Among patients with deletions, the average age at the start of the study was 9.2 years in those treated and 12.1 years in those not treated with GH. Among those with UPD, the average age was 11.8 years in treated patients and 9.9 years in those not treated with GH.
Results showed that those with deletions tended to be heavier and taller, and have smaller head circumferences than those who had UPD, and to have fair skin and hair compared to family members. In addition, females with PWS associated with deletions were more likely to have underdeveloped external genitalia compared to those whose disease was caused by UPD.
Individuals who received GH therapy were taller, had larger hands and feet, and more commonly had thick hair and narrow nasal bridges than those untreated with GH.
The researchers found differences in the therapy’s effects on physical features between individuals with PWS caused by deletions and those whose PWS was caused by UPD.

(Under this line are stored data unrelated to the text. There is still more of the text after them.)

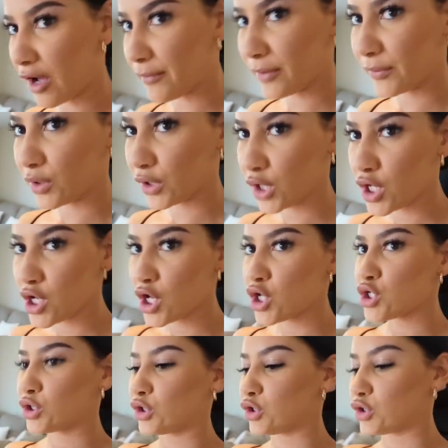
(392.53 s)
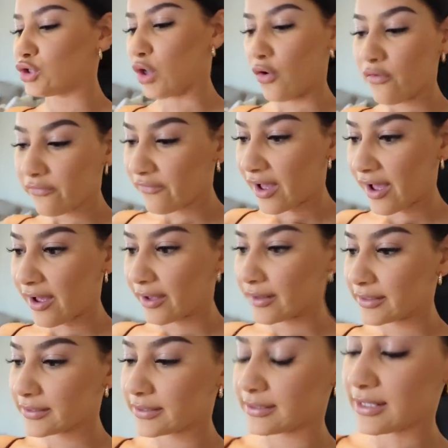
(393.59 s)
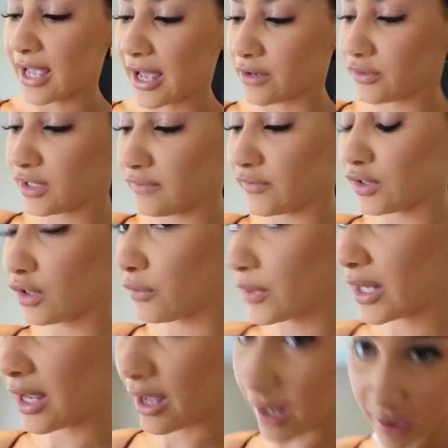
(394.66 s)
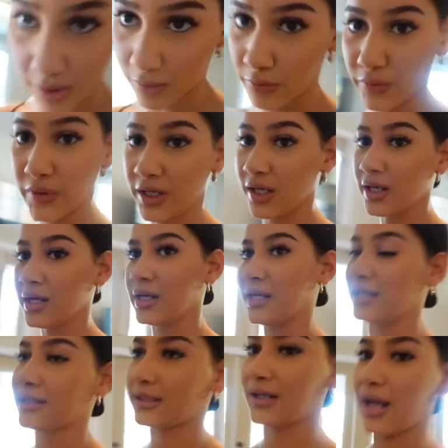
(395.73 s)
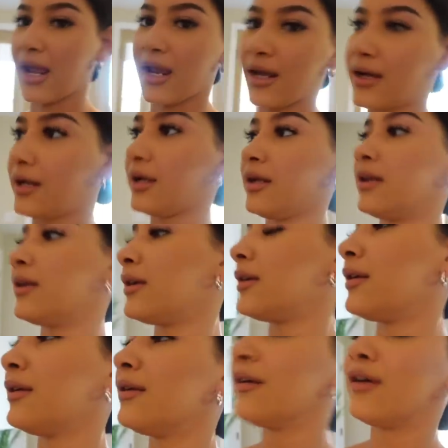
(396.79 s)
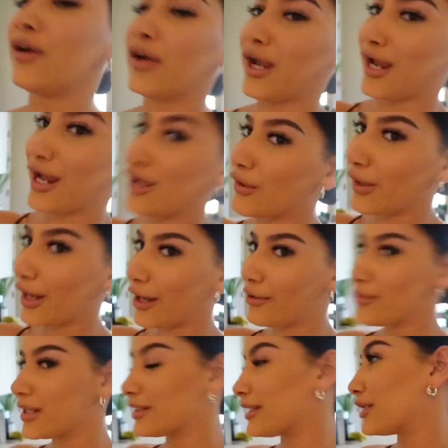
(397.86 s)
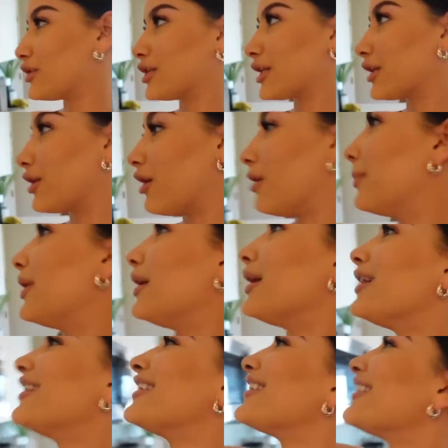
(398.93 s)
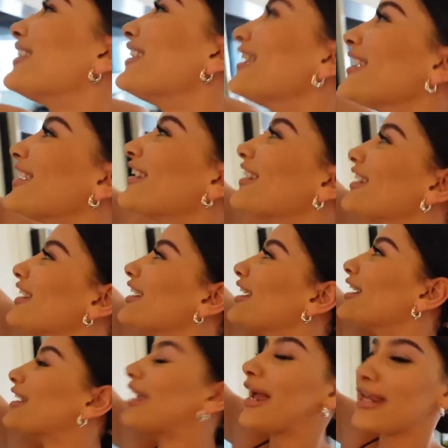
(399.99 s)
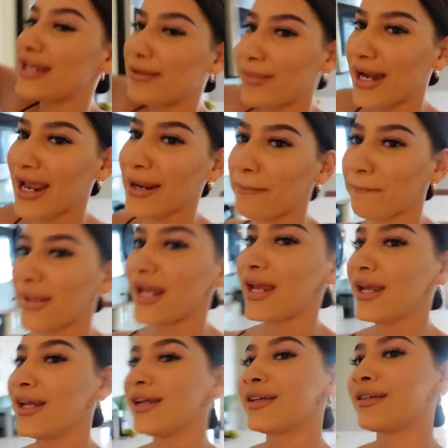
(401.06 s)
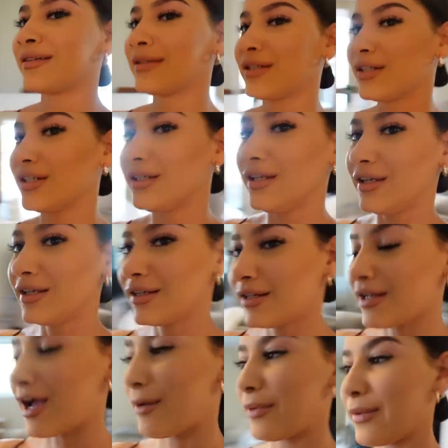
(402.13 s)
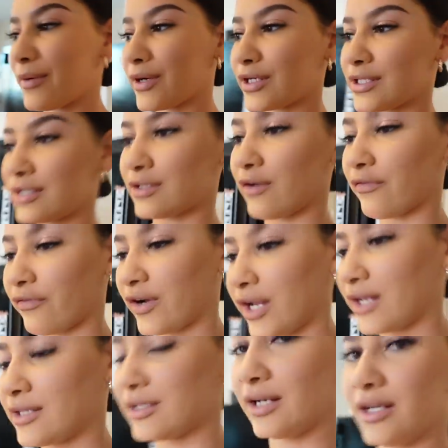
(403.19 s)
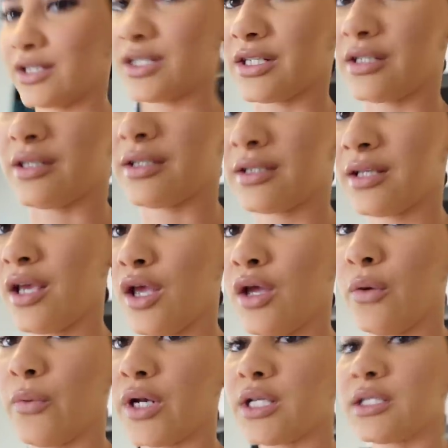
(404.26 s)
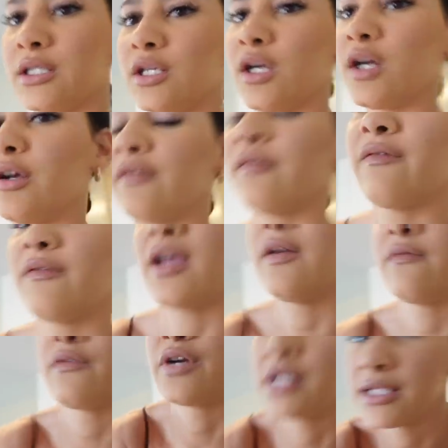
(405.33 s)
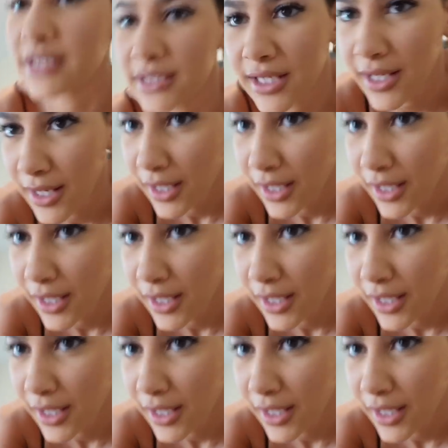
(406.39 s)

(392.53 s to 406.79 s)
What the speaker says: almond milk so fast. I don't even know how. It's like, okay, I know how because I drink it all, but can you blame me? Almond milk is so freaking delicious. What is your favorite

“Our studies suggest benefits of GH therapy treatment in individuals with PWS … irrespective of [their] molecular subtype,” the investigators wrote.
“While untreated individuals with UPD appear shorter on average than untreated individuals in the deletion group, the increase in height associated with GH treatment appears to be greater in the UPD than in the deletion group,” they added.
Still, larger studies are needed to confirm these results, the scientists said.